» **Stored items from a collection**:
== Segment start ==

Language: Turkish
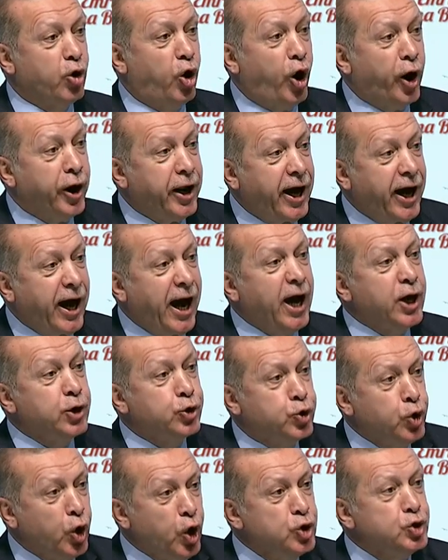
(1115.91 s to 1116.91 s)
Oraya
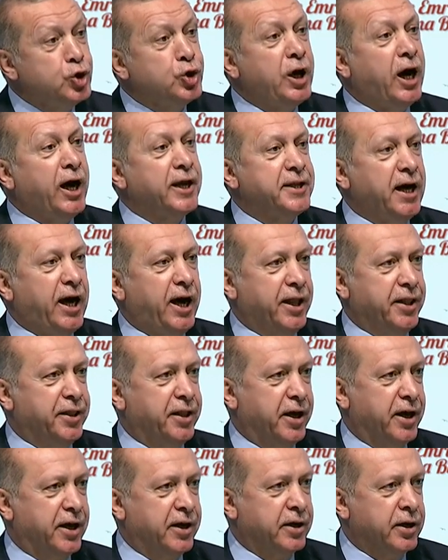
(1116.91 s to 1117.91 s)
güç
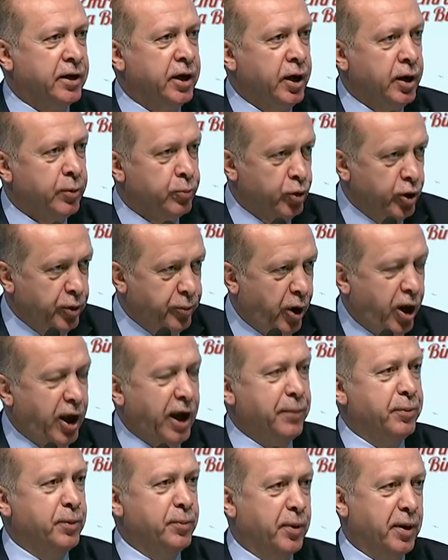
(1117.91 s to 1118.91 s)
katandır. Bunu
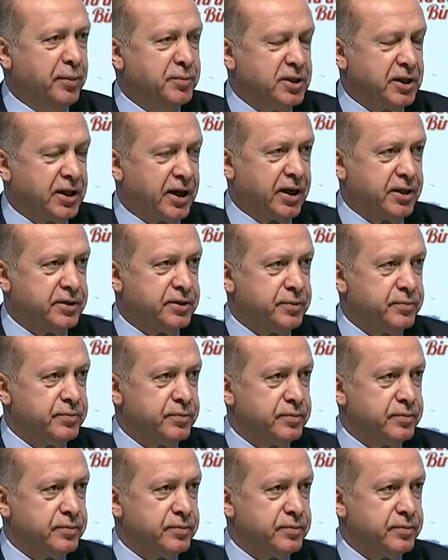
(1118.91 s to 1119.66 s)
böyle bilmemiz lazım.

== Segment end ==
== Segment start ==

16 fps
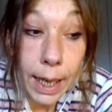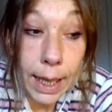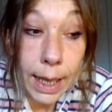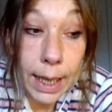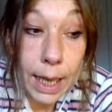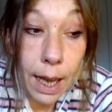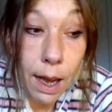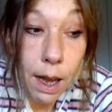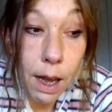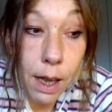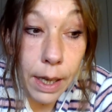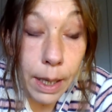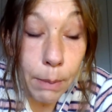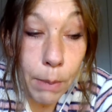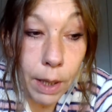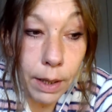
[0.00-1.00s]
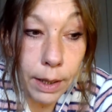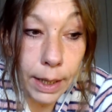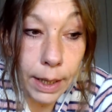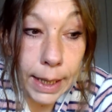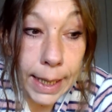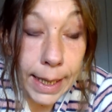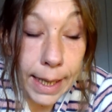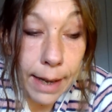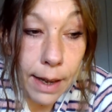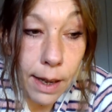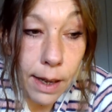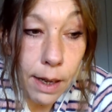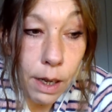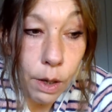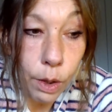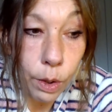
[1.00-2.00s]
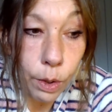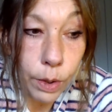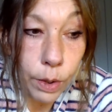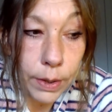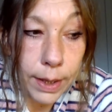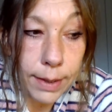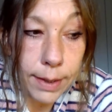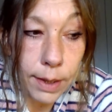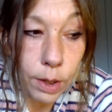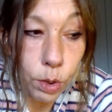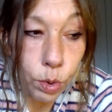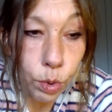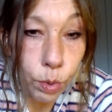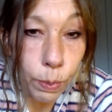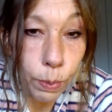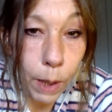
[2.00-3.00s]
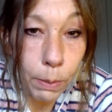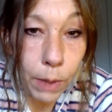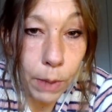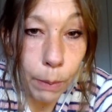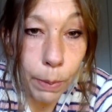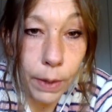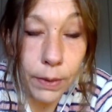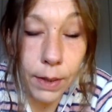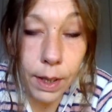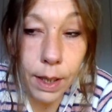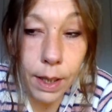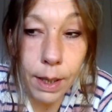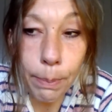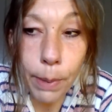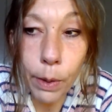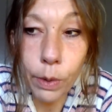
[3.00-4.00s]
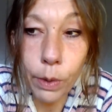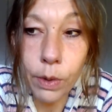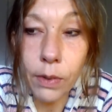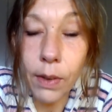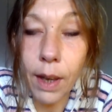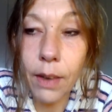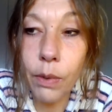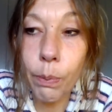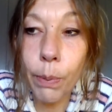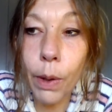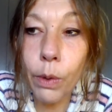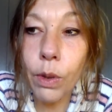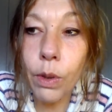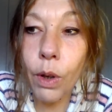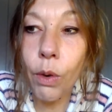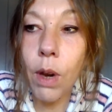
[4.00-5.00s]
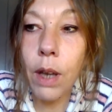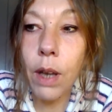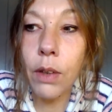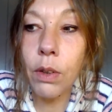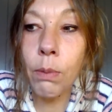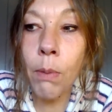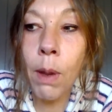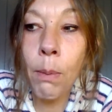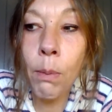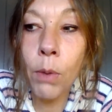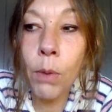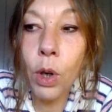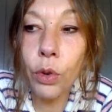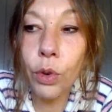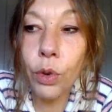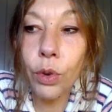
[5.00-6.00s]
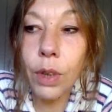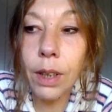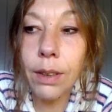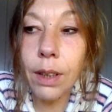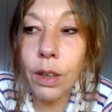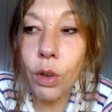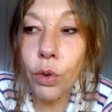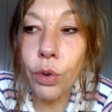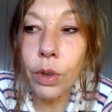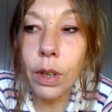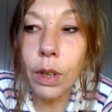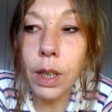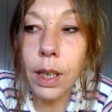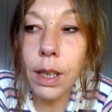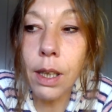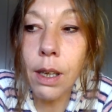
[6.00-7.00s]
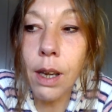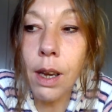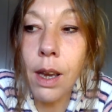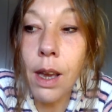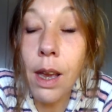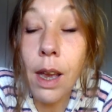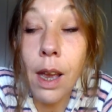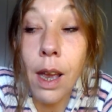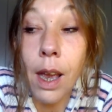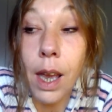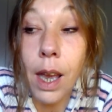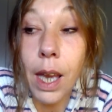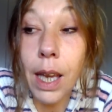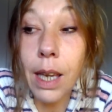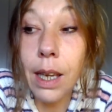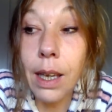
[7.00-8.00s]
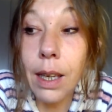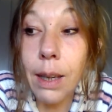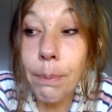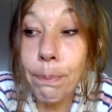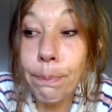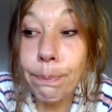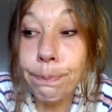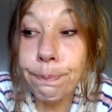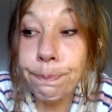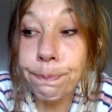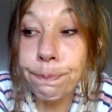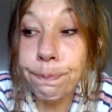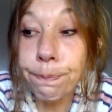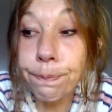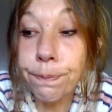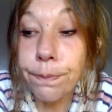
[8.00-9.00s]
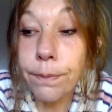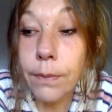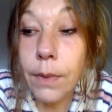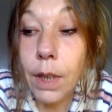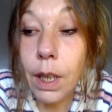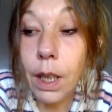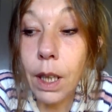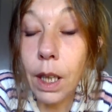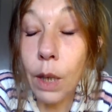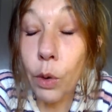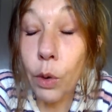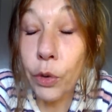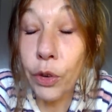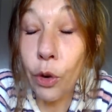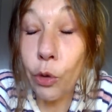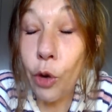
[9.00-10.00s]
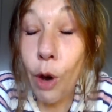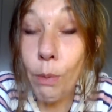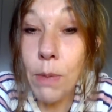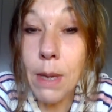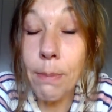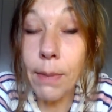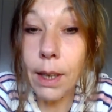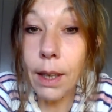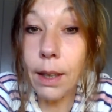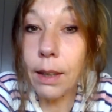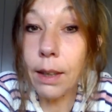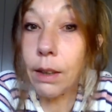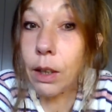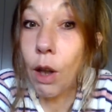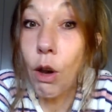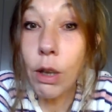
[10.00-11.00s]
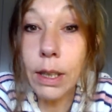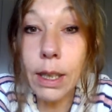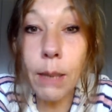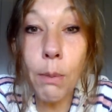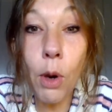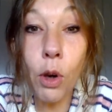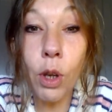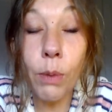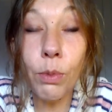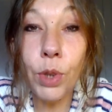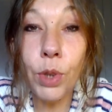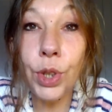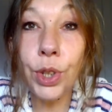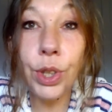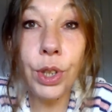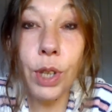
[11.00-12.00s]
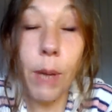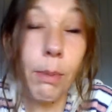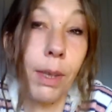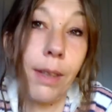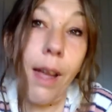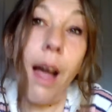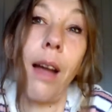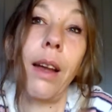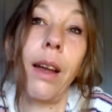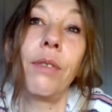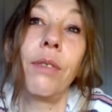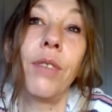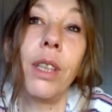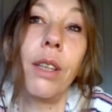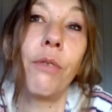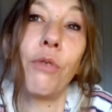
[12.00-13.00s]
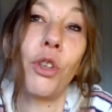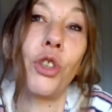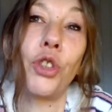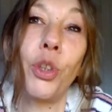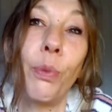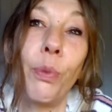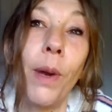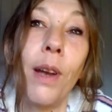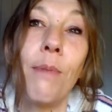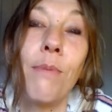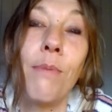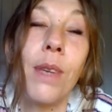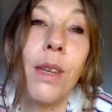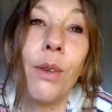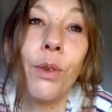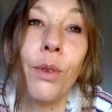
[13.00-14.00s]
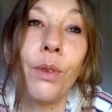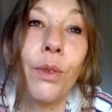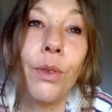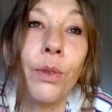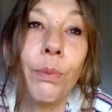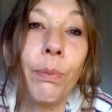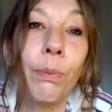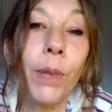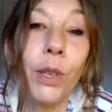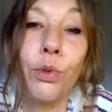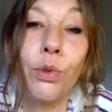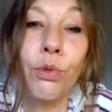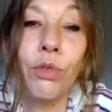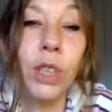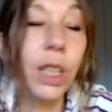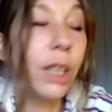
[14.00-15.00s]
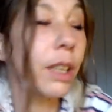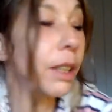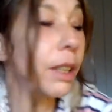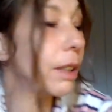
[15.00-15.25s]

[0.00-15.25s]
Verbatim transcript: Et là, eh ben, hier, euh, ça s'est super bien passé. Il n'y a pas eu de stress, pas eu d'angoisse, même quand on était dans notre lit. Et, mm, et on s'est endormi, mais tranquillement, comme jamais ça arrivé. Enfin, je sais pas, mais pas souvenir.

== Segment end ==

» **About this exercise**: Of the lines above, quote exactly those from the one with "[11.00-12.00s]" through the one with "[0.00-15.25s]", ends included; pictures stay out.

» **Answer to the problem**:
[11.00-12.00s]
[12.00-13.00s]
[13.00-14.00s]
[14.00-15.00s]
[15.00-15.25s]

[0.00-15.25s]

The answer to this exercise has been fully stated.